● TASK DETAILS
Leave out the pictures and print the records below exactly.

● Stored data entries
○ ○ ○ ○ ○
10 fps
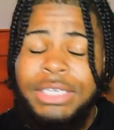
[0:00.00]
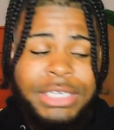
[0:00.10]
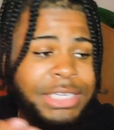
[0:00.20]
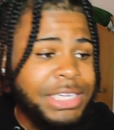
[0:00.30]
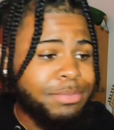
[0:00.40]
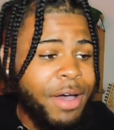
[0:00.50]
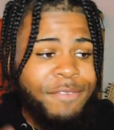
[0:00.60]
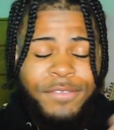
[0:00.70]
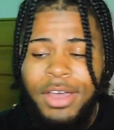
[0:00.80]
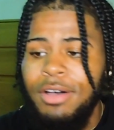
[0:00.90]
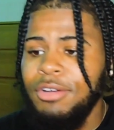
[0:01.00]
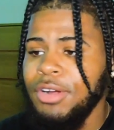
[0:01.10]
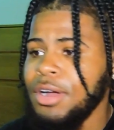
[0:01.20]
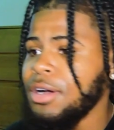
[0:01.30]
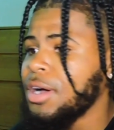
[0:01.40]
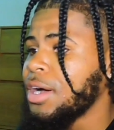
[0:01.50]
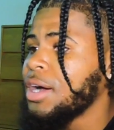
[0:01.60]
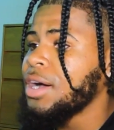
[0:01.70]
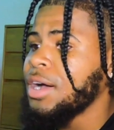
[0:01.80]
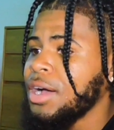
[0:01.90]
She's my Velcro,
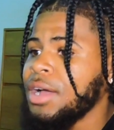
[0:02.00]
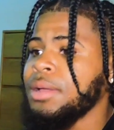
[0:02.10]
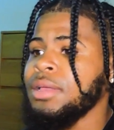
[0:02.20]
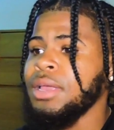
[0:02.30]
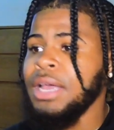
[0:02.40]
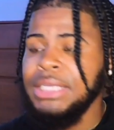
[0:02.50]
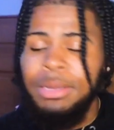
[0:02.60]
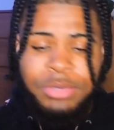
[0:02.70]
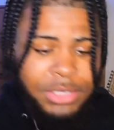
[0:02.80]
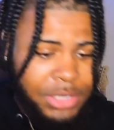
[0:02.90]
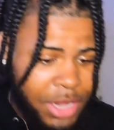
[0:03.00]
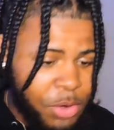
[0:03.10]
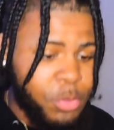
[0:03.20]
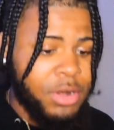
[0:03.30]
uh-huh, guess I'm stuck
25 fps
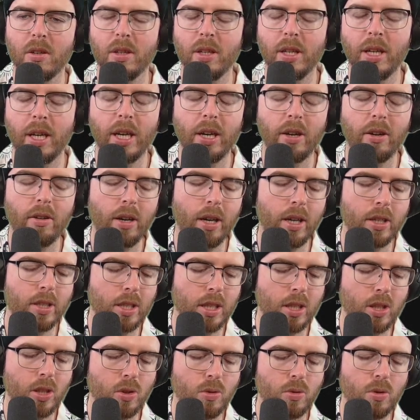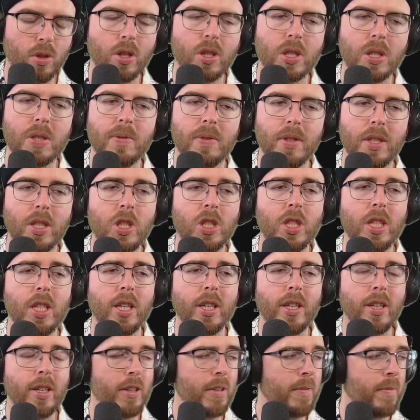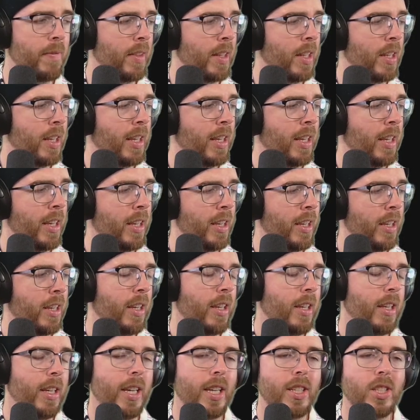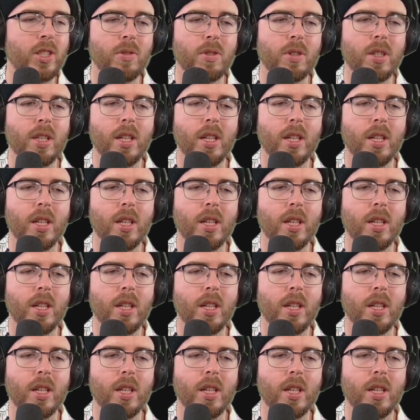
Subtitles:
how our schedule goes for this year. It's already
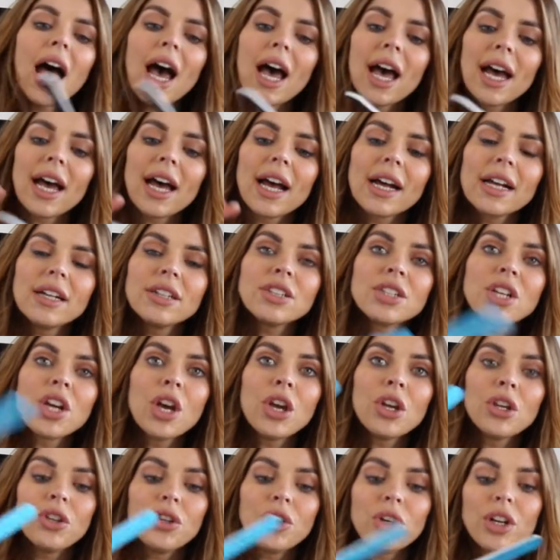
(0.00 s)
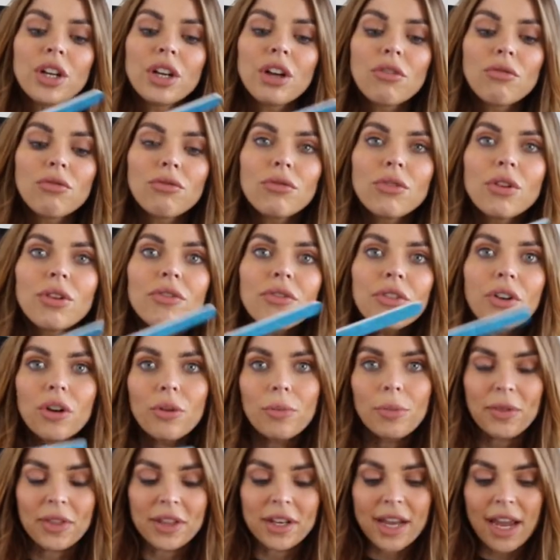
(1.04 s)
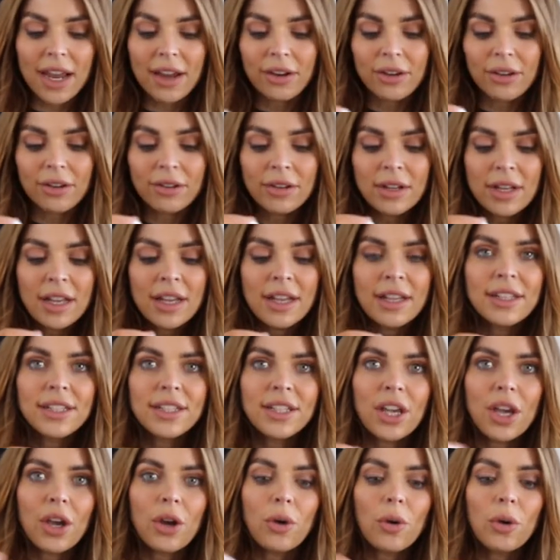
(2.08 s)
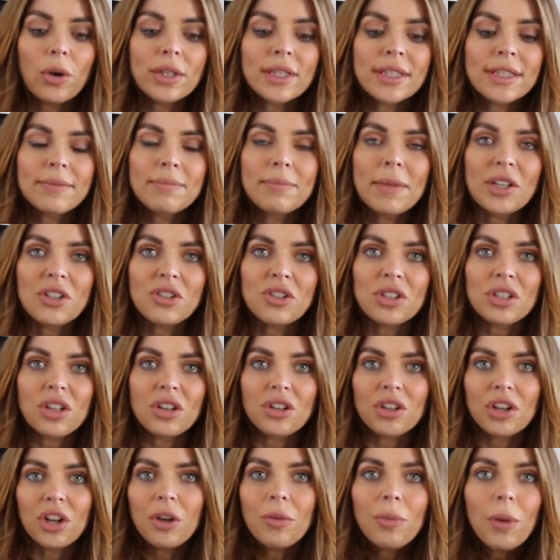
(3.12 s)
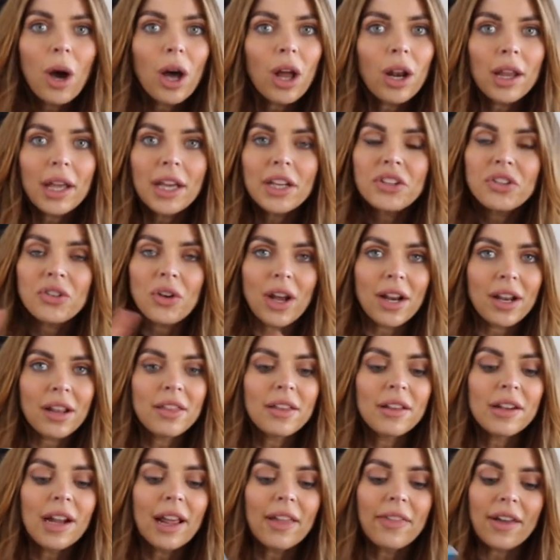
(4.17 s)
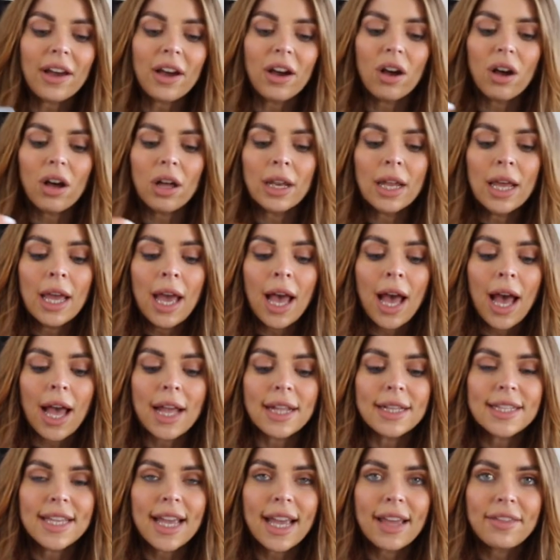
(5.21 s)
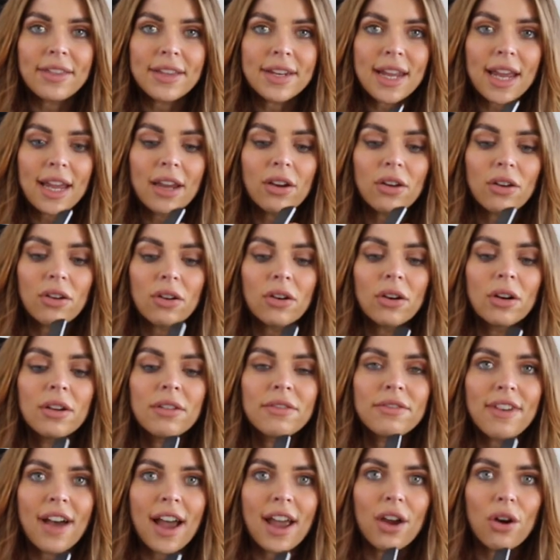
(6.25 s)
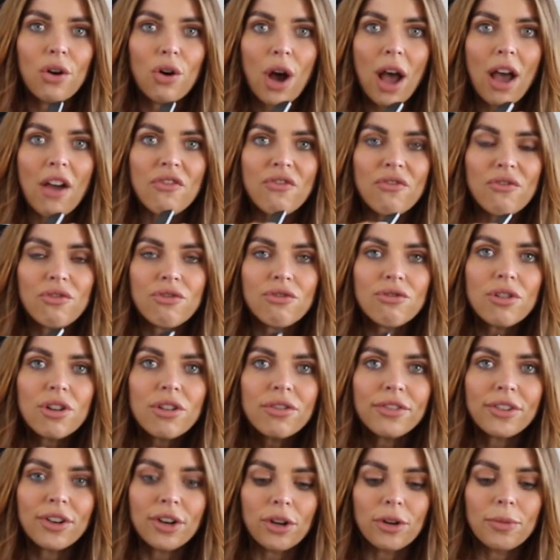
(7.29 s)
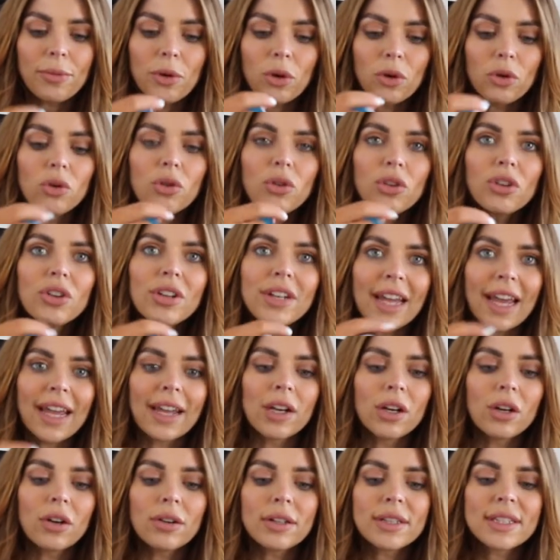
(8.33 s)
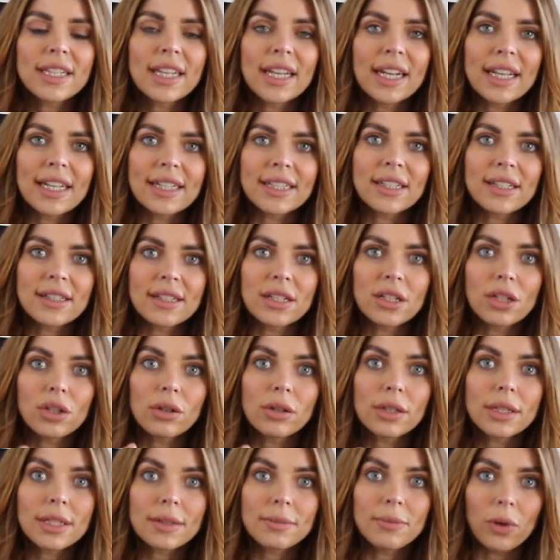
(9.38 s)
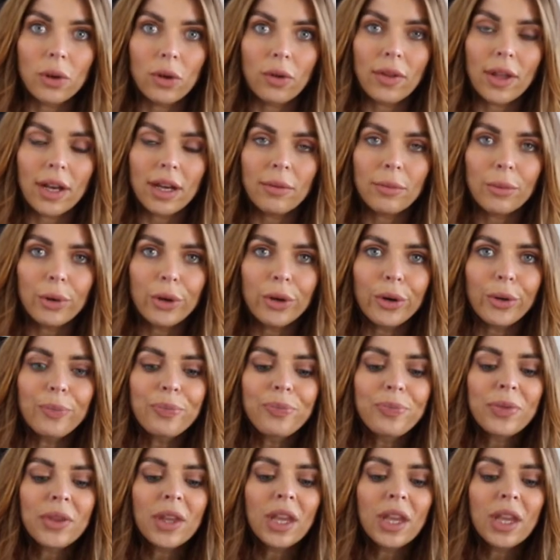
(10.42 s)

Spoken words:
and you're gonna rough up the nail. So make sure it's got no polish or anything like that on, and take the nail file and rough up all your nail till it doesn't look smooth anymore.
○ ○ ○ ○ ○
● TASK SOLUTION
10 fps
[0:00.00]
[0:00.10]
[0:00.20]
[0:00.30]
[0:00.40]
[0:00.50]
[0:00.60]
[0:00.70]
[0:00.80]
[0:00.90]
[0:01.00]
[0:01.10]
[0:01.20]
[0:01.30]
[0:01.40]
[0:01.50]
[0:01.60]
[0:01.70]
[0:01.80]
[0:01.90]
She's my Velcro,
[0:02.00]
[0:02.10]
[0:02.20]
[0:02.30]
[0:02.40]
[0:02.50]
[0:02.60]
[0:02.70]
[0:02.80]
[0:02.90]
[0:03.00]
[0:03.10]
[0:03.20]
[0:03.30]
uh-huh, guess I'm stuck
25 fps
Subtitles:
how our schedule goes for this year. It's already
(0.00 s)
(1.04 s)
(2.08 s)
(3.12 s)
(4.17 s)
(5.21 s)
(6.25 s)
(7.29 s)
(8.33 s)
(9.38 s)
(10.42 s)

Spoken words:
and you're gonna rough up the nail. So make sure it's got no polish or anything like that on, and take the nail file and rough up all your nail till it doesn't look smooth anymore.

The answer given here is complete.